[Supplied data Boundary: Start]

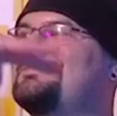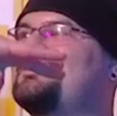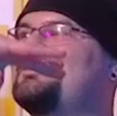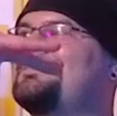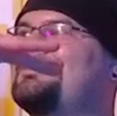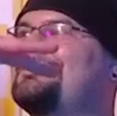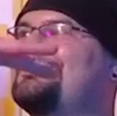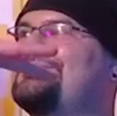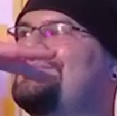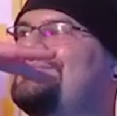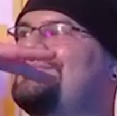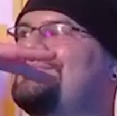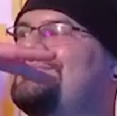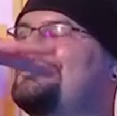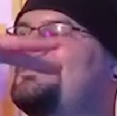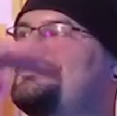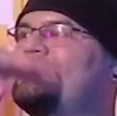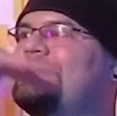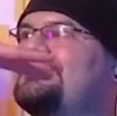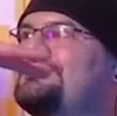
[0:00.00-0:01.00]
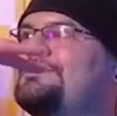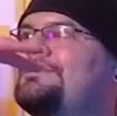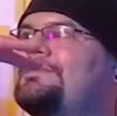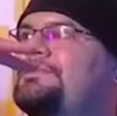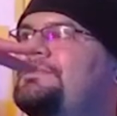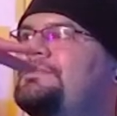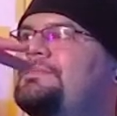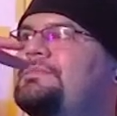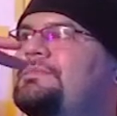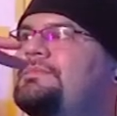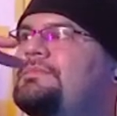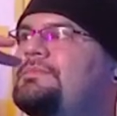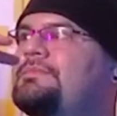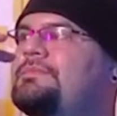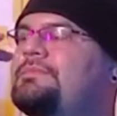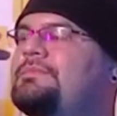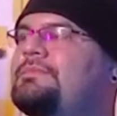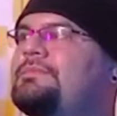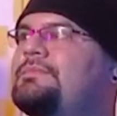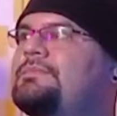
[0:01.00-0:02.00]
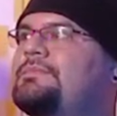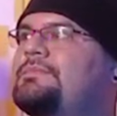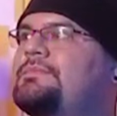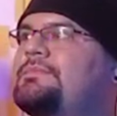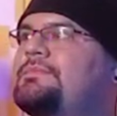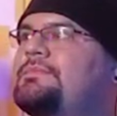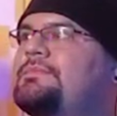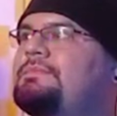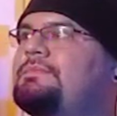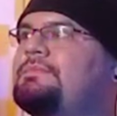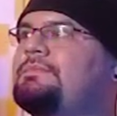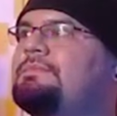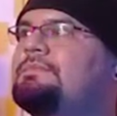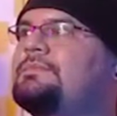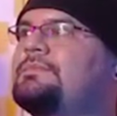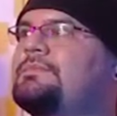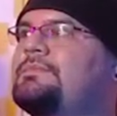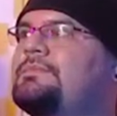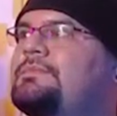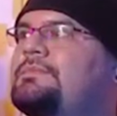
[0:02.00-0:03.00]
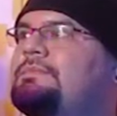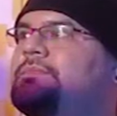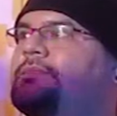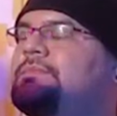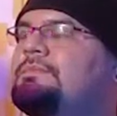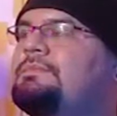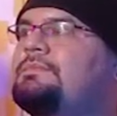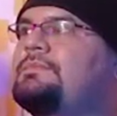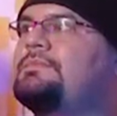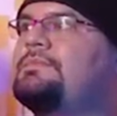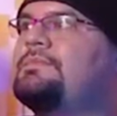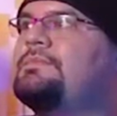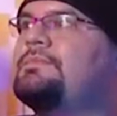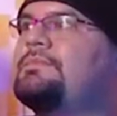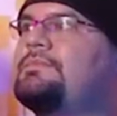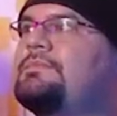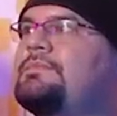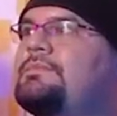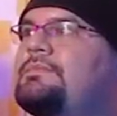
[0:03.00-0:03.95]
[no speech]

[Supplied data Boundary: End]

Wherever a picture appears in the records, omit it, and transcribe everything else exactly.

[0:00.00-0:01.00]
[0:01.00-0:02.00]
[0:02.00-0:03.00]
[0:03.00-0:03.95]
[no speech]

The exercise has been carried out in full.